### [TASK]
Restate each line below word for word, skipping every picture.

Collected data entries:
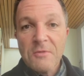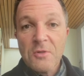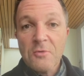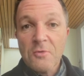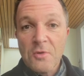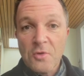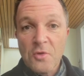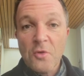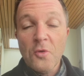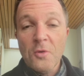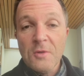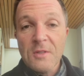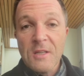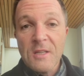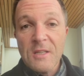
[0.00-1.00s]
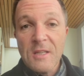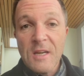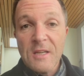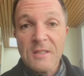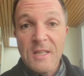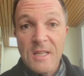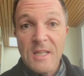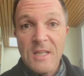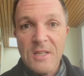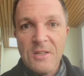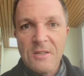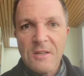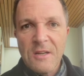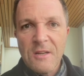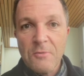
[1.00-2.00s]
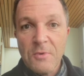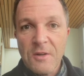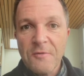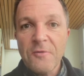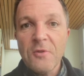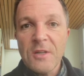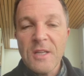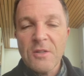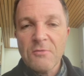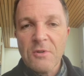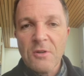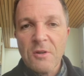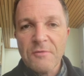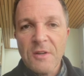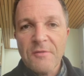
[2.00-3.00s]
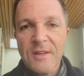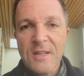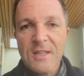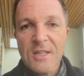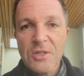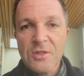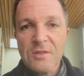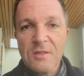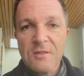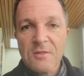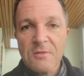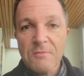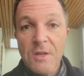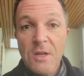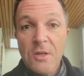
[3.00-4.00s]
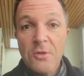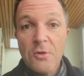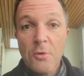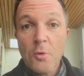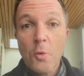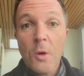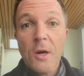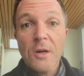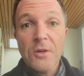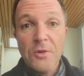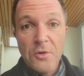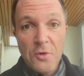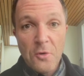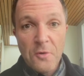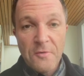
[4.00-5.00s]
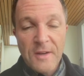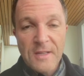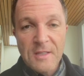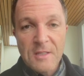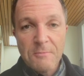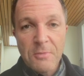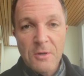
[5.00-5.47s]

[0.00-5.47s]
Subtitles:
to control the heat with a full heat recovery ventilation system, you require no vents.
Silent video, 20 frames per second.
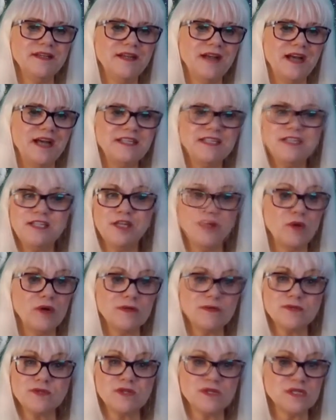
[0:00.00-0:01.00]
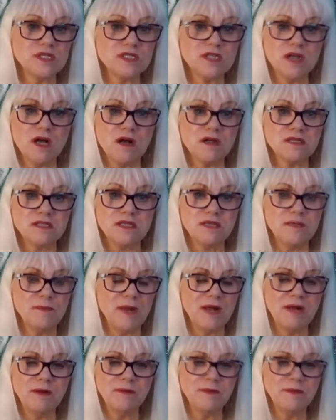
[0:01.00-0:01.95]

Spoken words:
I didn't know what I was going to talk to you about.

### [ANSWER FOR THIS EXERCISE]
[0.00-1.00s]
[1.00-2.00s]
[2.00-3.00s]
[3.00-4.00s]
[4.00-5.00s]
[5.00-5.47s]

[0.00-5.47s]
Subtitles:
to control the heat with a full heat recovery ventilation system, you require no vents.
Silent video, 20 frames per second.
[0:00.00-0:01.00]
[0:01.00-0:01.95]

Spoken words:
I didn't know what I was going to talk to you about.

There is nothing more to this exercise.